AIによるマッチング精度が向上した場合も、候補者一人一人と対話する必要性が残ると思うかについては、企業の38.0%が「非常にそう感じる」、48.5%が「やや感じる」と回答した。AIの精度が向上した場合も、候補者一人一人との対話は必要と考える人が約9割を占めている。
AIによる効率化を受けて、人間が時間をかけて注力すべき業務は、「候補者との面談、面接」が59.5%で最多となった。次いで「スカウト文面の作成、ブラッシュアップ」が30.1%となっている。
また、求職者に対し、「応募先企業と人間同士の深い対話をすることで、企業への志望度が上がることはあると思いますか」と尋ねたところ、31.3%が「あると思う」、51.9%が「まああると思う」と回答した。

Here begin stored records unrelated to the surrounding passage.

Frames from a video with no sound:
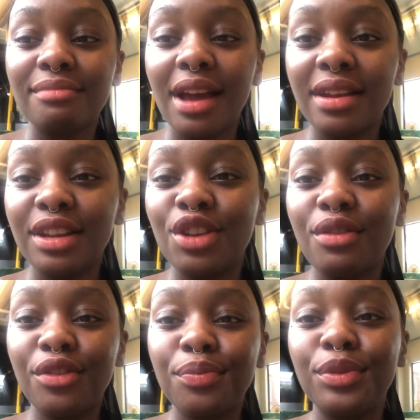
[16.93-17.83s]
kind of in a
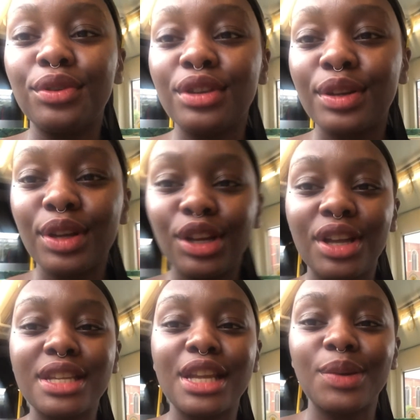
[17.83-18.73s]
rough mood.
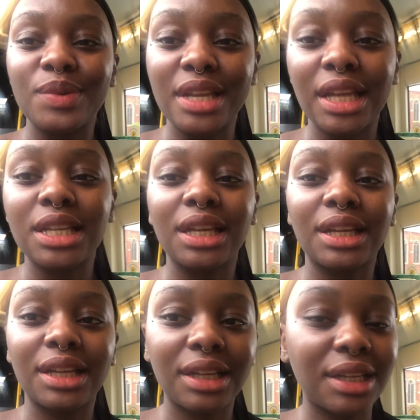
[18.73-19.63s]
Last night was hectic.
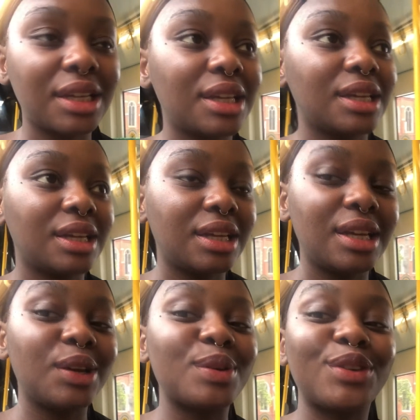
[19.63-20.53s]

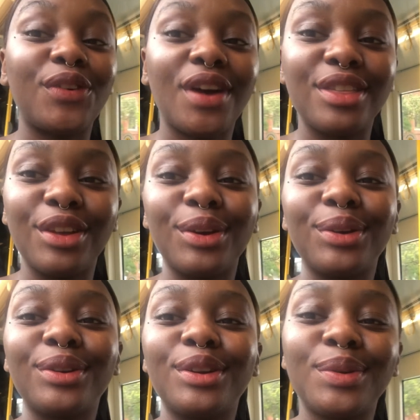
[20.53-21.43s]
It was fun though.
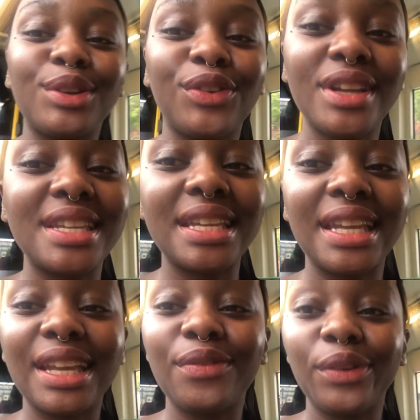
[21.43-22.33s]
It was fun
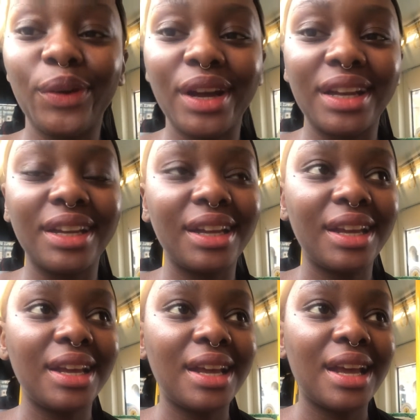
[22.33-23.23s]
seeing
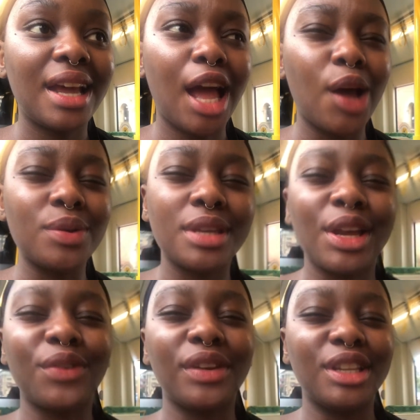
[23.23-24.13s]
everyone outside
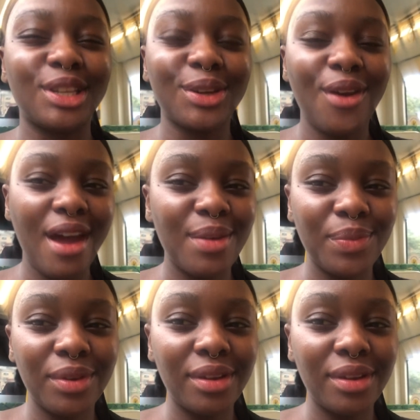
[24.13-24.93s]
of Instagram.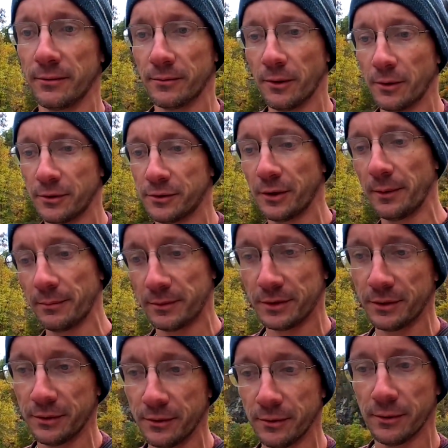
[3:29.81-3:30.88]
road trip
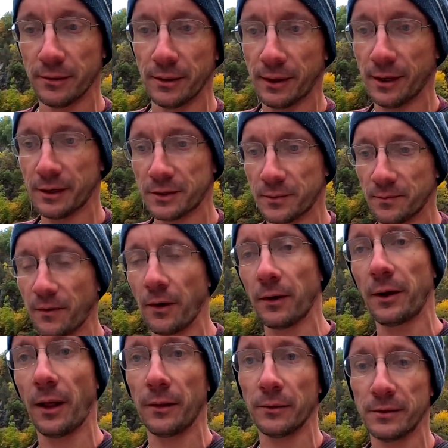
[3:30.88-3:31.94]
to catch some fall
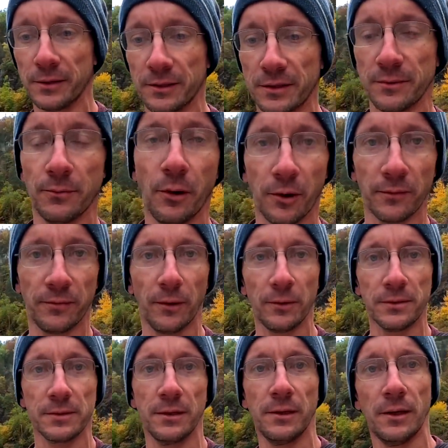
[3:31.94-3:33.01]
colors and some
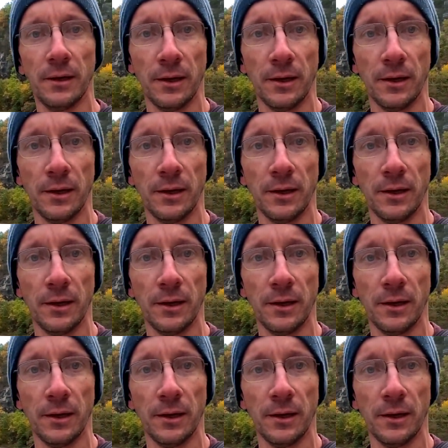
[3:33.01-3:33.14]
waterfalls,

企業との対話の中で企業への志望度が上がる瞬間は、「自分の経歴に基づいた、定型文ではない丁寧なメッセージをくれた時」(58.6%)が最も多かった。次いで「会社の良い面だけでなく、課題やリスクも正直に話してくれた時」(46.6%)となっている。誠実さや透明性、個別性の高さが好感につながるようだ。
同社は今回の調査結果を受けて、AIによる効率化が進むほど、候補者一人一人に向き合い個別最適化した質の高い体験を提供できるかが、採用活動の成否を分けると分析している。